Mais tout cela n’est possible que par la présence de personnalités «relais» dans l’administration, des personnes «repère», qui oscillent avec beaucoup de régularité entre privé et public. Citons Jean-Marc Aubert, ancien haut fonctionnaire, à la tête de la direction de la recherche, des études, de l’évaluation et des statistiques au ministère de la Santé hier, directeur de la filiale française d’Iqvia aujourd’hui. Mais surtout Grégory Emery, médecin conseiller au cabinet du ministre de 2018 à 2021, puis nommé directeur adjoint à la Direction générale de la santé. Ce dernier reconnaît sans hésiter son rôle : «J’ai de très bonnes relations avec les grands labos comme avec les petits. Cela ne veut pas dire que j’entretiens des relations amicales, mais cela signifie que j’ai les numéros de téléphone de tout le monde.» Comme le note avec bon sens Rozenn Le Saint, «à force de resserrer les liens entre le public et le privé, il devient perméable à la logique de l’industrie». Et Grégory Emery raconte comment il joue ainsi parfaitement son rôle d’interface, ce qui à ses yeux s’est révélé très efficace pendant le Covid, et plus récemment pour faire face aux pénuries croissantes de médicament.

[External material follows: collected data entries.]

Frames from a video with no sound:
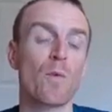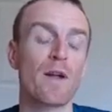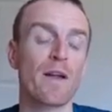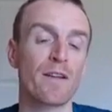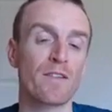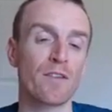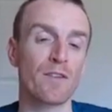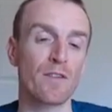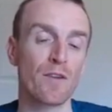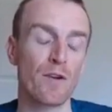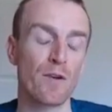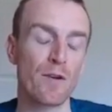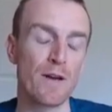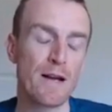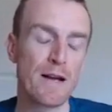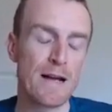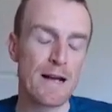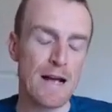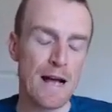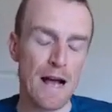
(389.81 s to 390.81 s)
willing to do
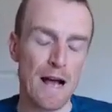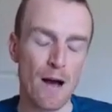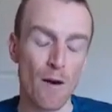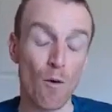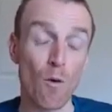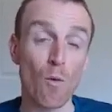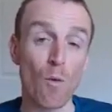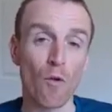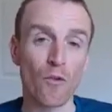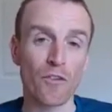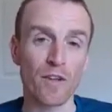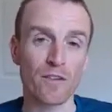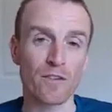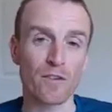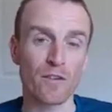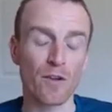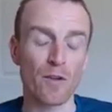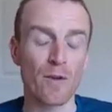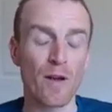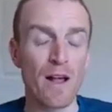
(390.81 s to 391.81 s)
or wanting
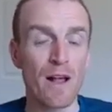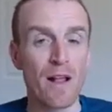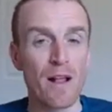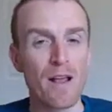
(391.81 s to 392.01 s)
to do.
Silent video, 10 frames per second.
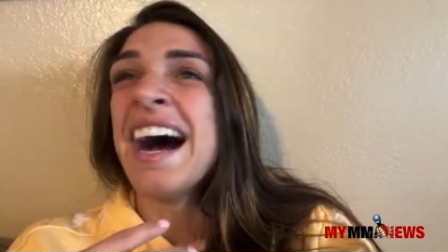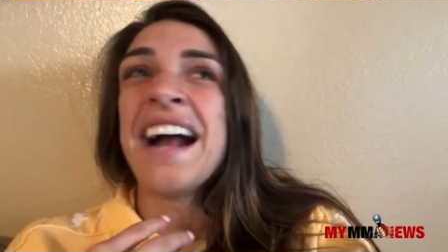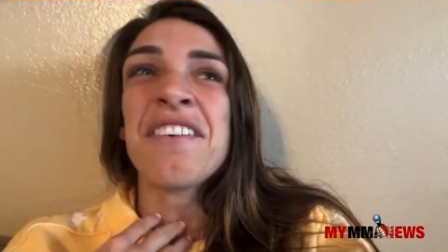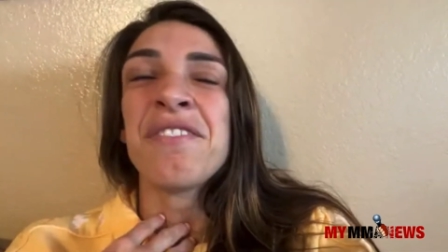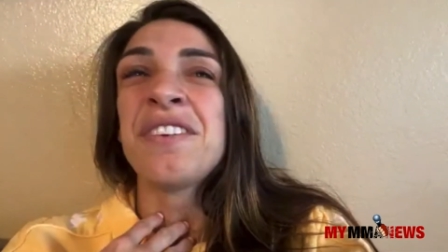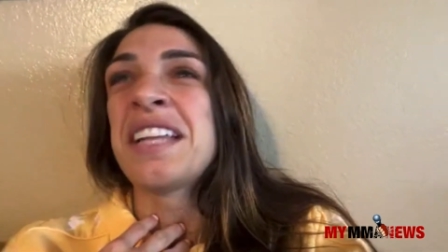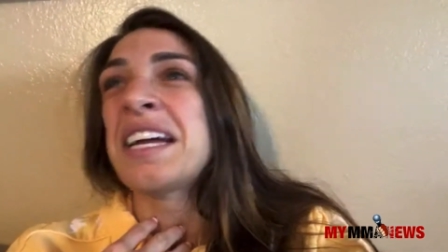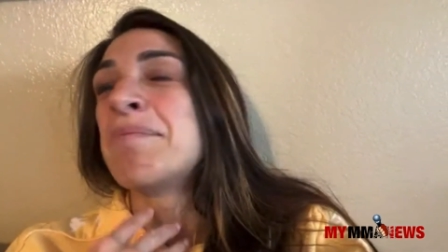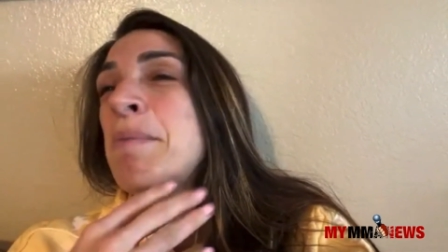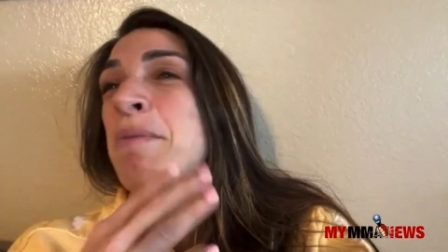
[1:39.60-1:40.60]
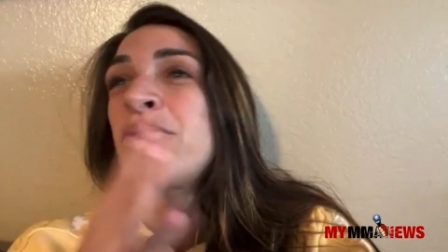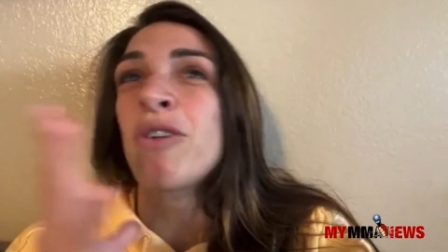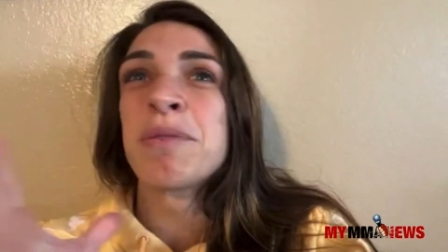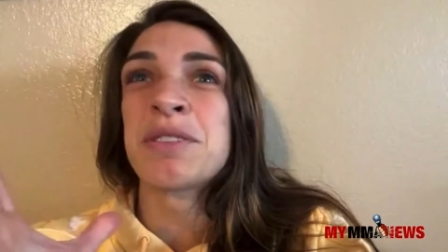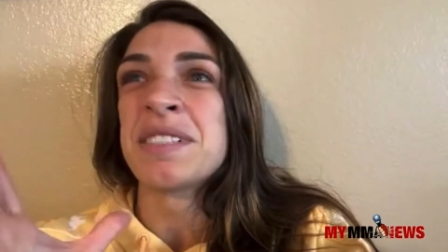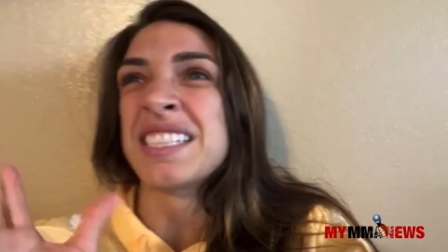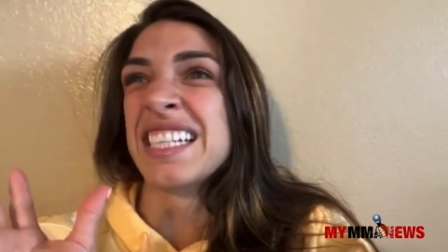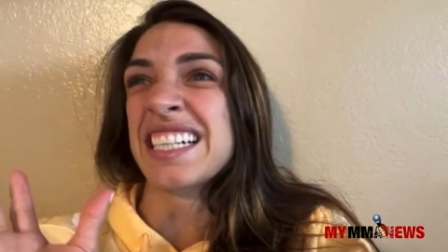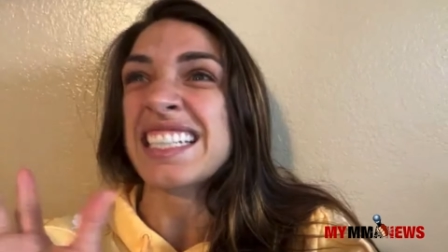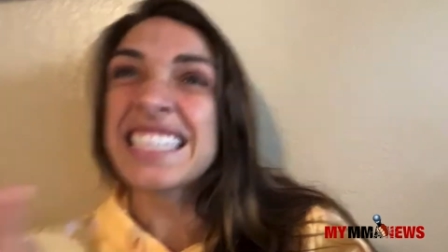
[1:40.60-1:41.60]
I don't feel like my performance was the
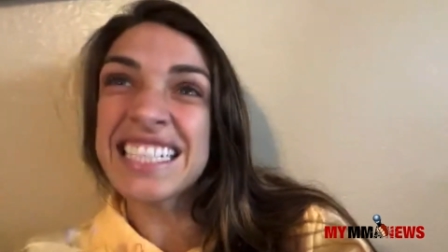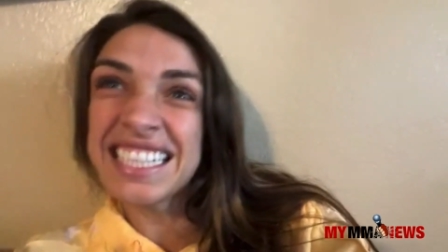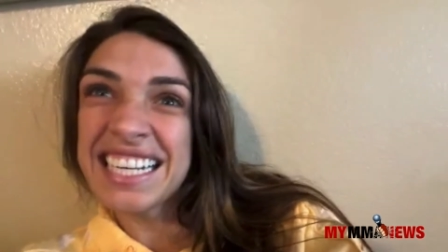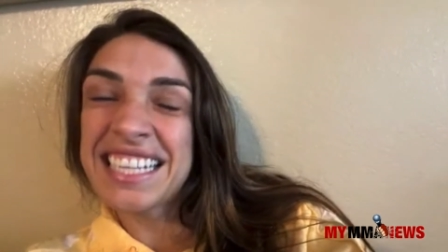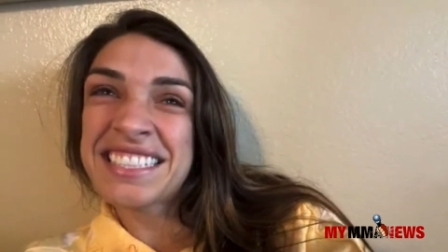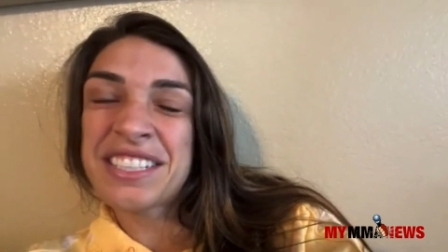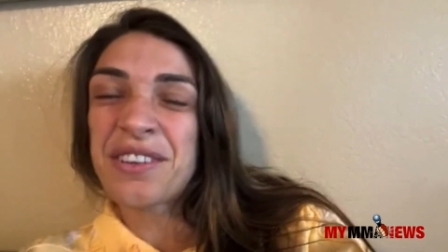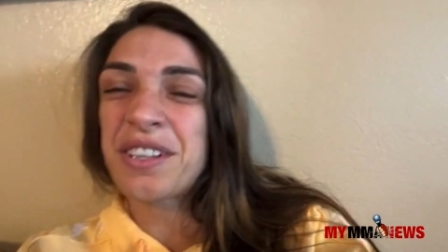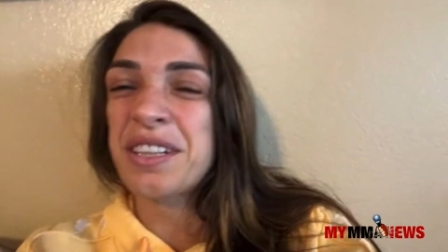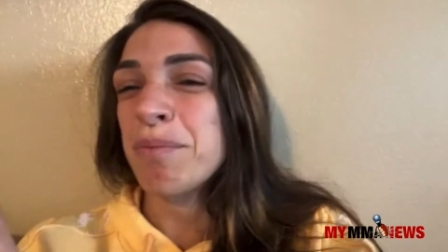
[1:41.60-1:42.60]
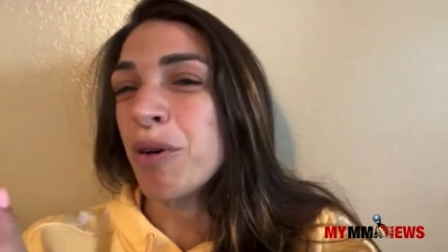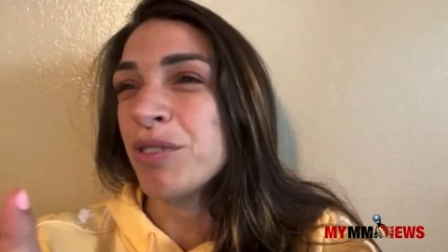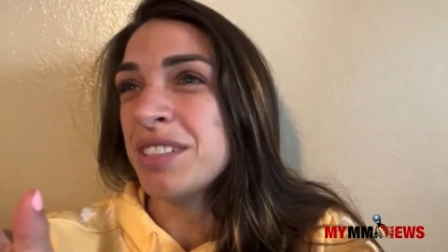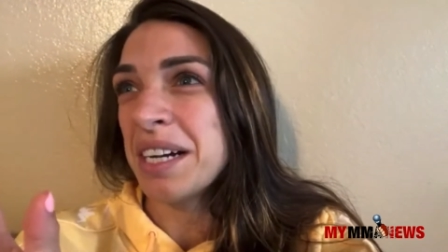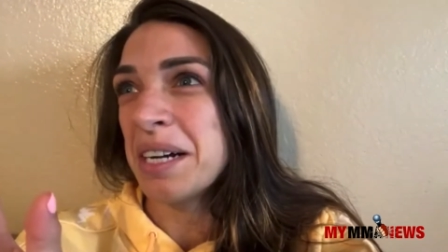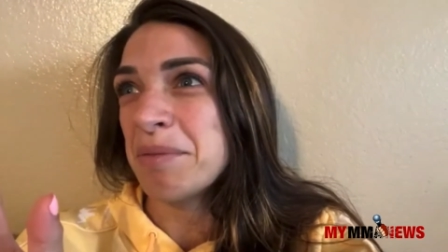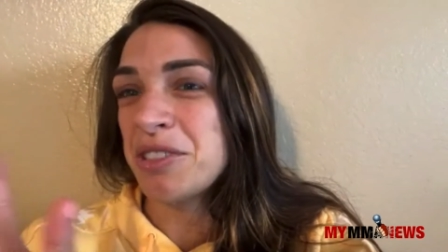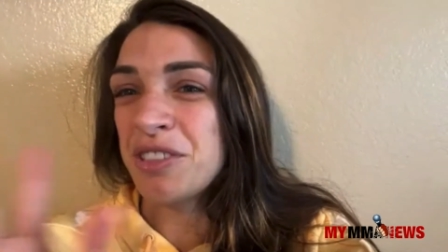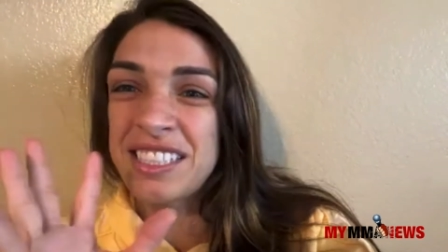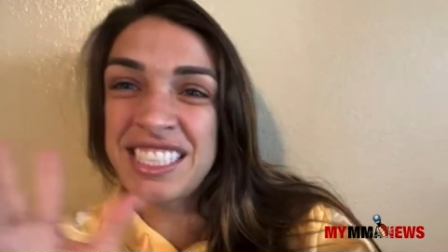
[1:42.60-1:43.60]
cleanest or the most um,
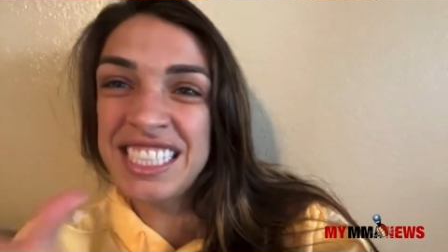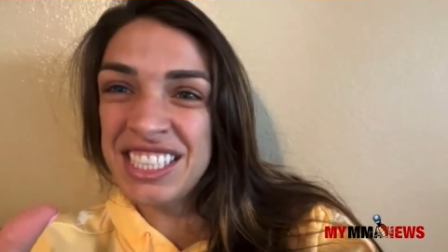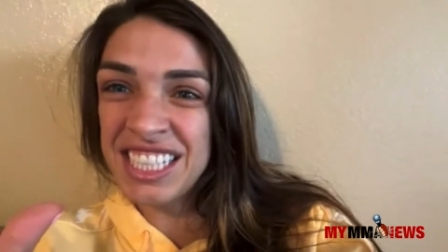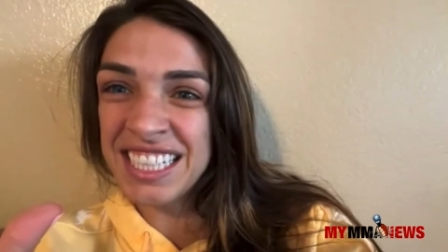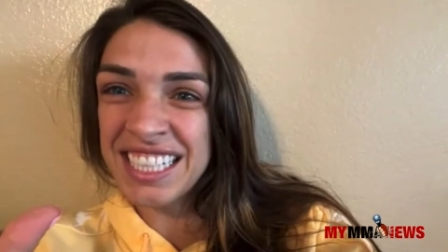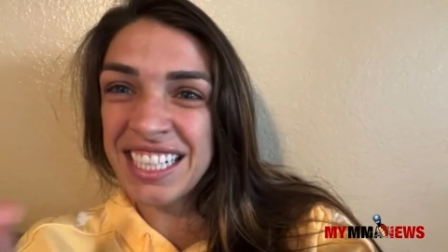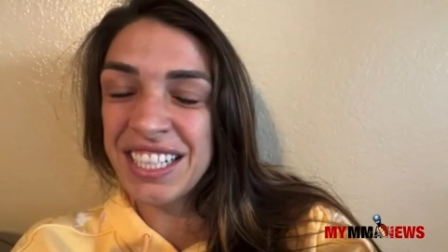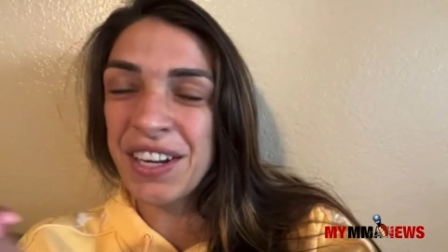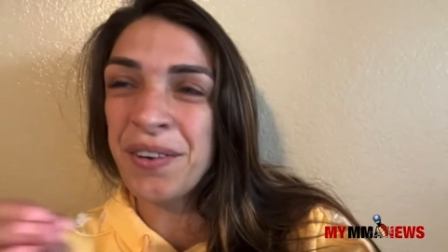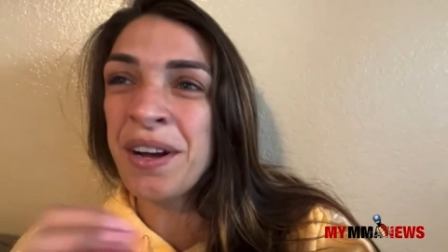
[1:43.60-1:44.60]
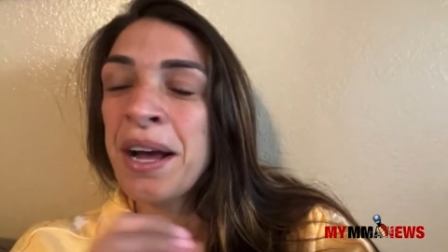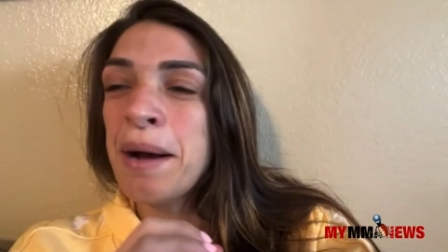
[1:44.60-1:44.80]
strategic, you know,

De fait, ce sont ces liens qu’interroge parfaitement ce livre. D’autant que les proximités de l’actuel Président avec les grandes firmes ont toujours étonné. De même que le recours à des cabinets de conseil,comme McKinsey, gros client des grands labos. On ressort un rien ahuri devant la description de ce concubinage. Pas tellement par l’attitude offensive des labos, qui font leur boulot, mais du jeu des autorités publiques qui ne résistent pas, et ne défendent pas davantage leur position, estimant que l’important est de maintenir de bons rapports avec l’industrie. A quel prix ?

Chantage sur ordonnance, par Rozenn Le Saint. Seuil, 220 pp.